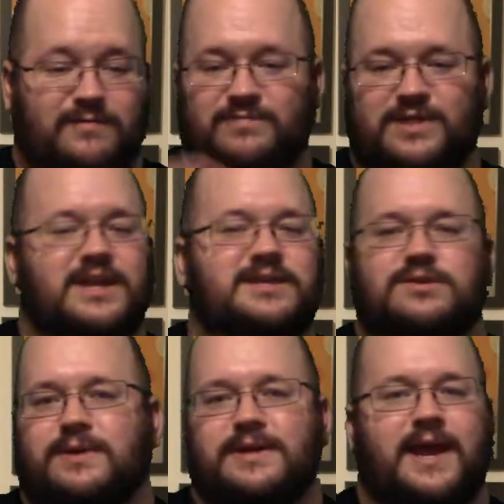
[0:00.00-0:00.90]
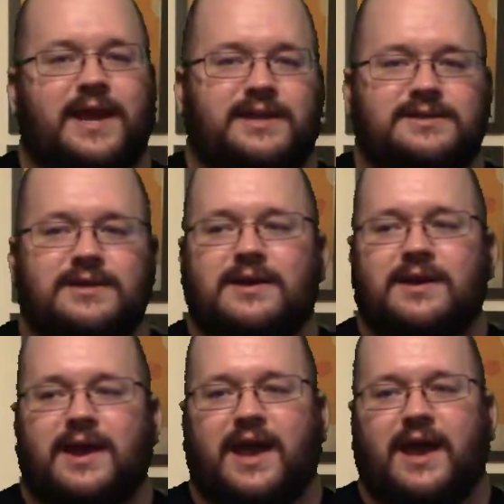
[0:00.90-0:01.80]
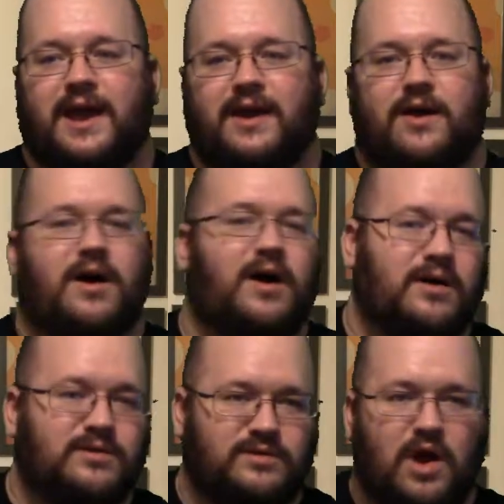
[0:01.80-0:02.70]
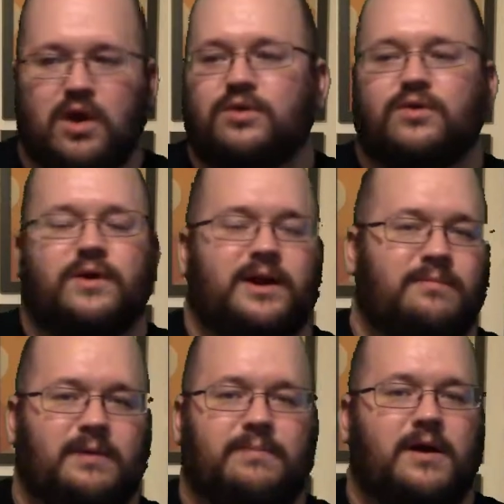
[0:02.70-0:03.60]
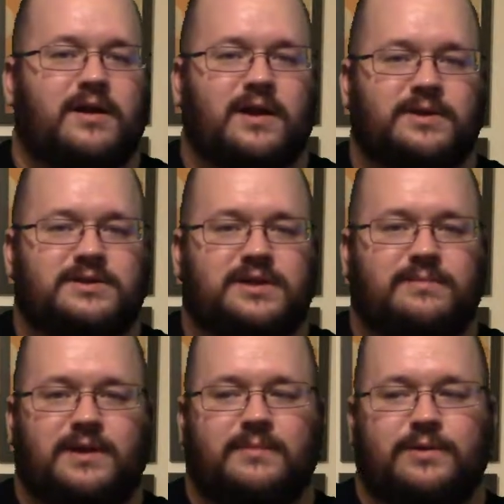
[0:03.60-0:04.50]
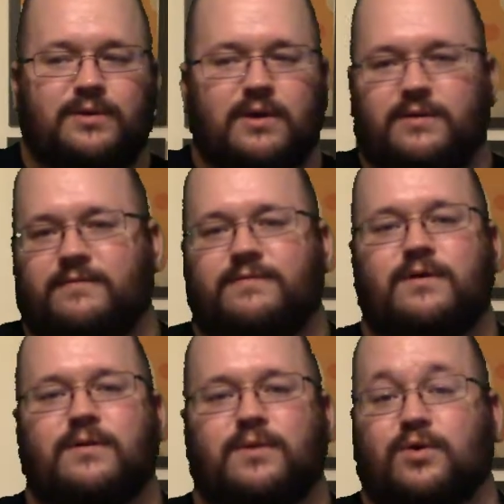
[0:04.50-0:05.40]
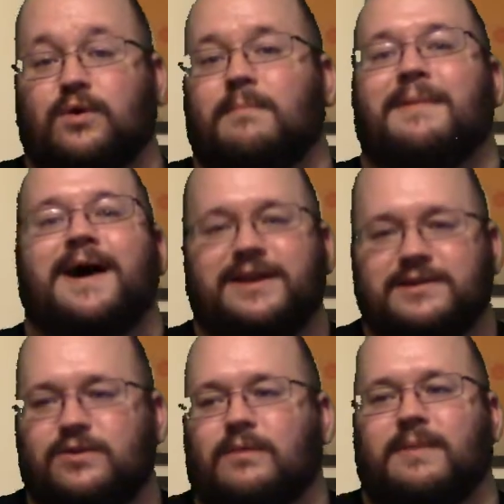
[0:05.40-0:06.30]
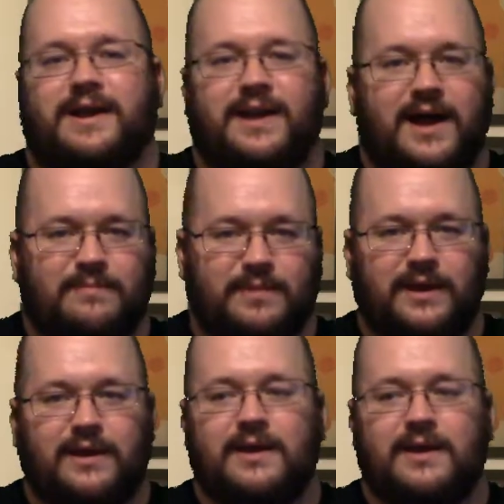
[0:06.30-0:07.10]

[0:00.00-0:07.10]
these three dates and aren't going to be part of WCPW going forward, or might not be,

::::::

# [ABOUT THIS EXERCISE]
Could you repeat exactly the lines from the one containing "[0:00.90-0:01.80]" through the last line of the records, both included, without the pictures?

# [OUTPUT FOR THIS TASK]
[0:00.90-0:01.80]
[0:01.80-0:02.70]
[0:02.70-0:03.60]
[0:03.60-0:04.50]
[0:04.50-0:05.40]
[0:05.40-0:06.30]
[0:06.30-0:07.10]

[0:00.00-0:07.10]
these three dates and aren't going to be part of WCPW going forward, or might not be,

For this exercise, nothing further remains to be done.